### [YOUR TASK]
Leaving out all images, return the entries below exactly.

Collected data:
· · ·

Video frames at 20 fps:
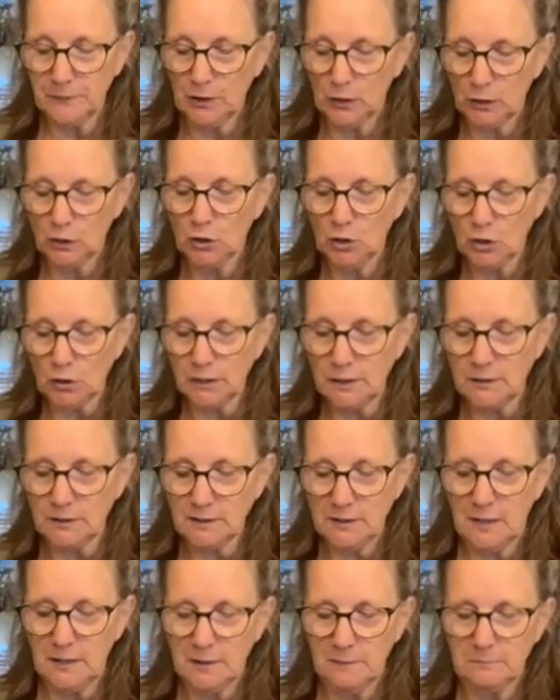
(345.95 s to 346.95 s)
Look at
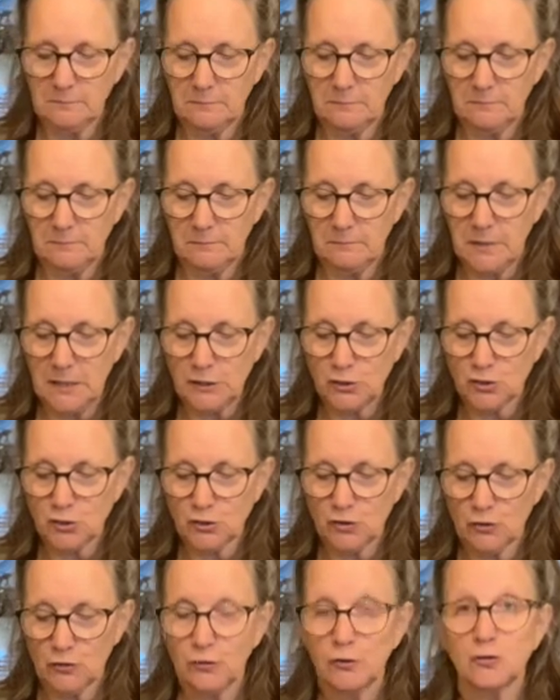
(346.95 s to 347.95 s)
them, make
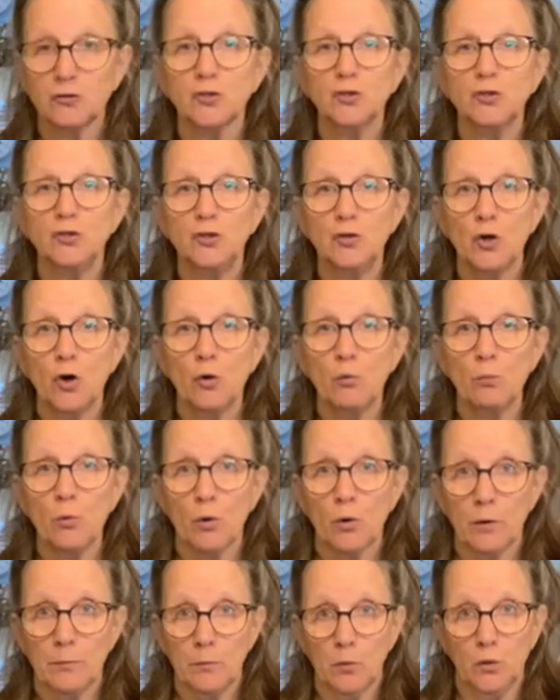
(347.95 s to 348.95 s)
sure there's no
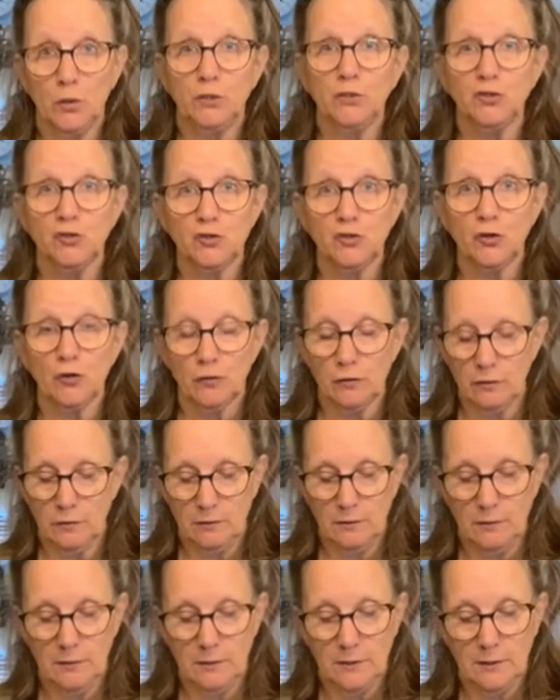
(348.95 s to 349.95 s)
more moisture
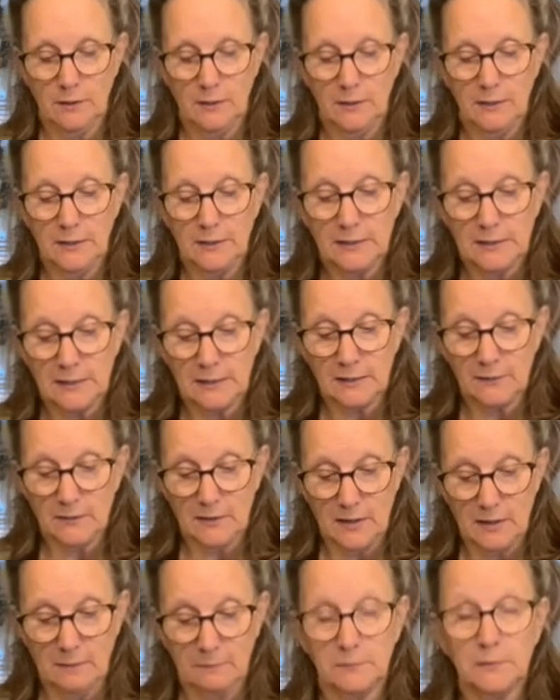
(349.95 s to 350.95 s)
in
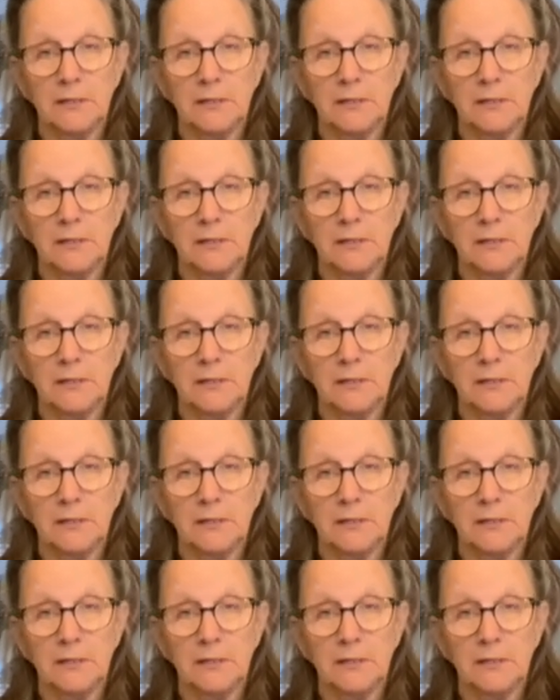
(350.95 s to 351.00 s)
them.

· · ·

### [ANSWER BOX]
Video frames at 20 fps:
(345.95 s to 346.95 s)
Look at
(346.95 s to 347.95 s)
them, make
(347.95 s to 348.95 s)
sure there's no
(348.95 s to 349.95 s)
more moisture
(349.95 s to 350.95 s)
in
(350.95 s to 351.00 s)
them.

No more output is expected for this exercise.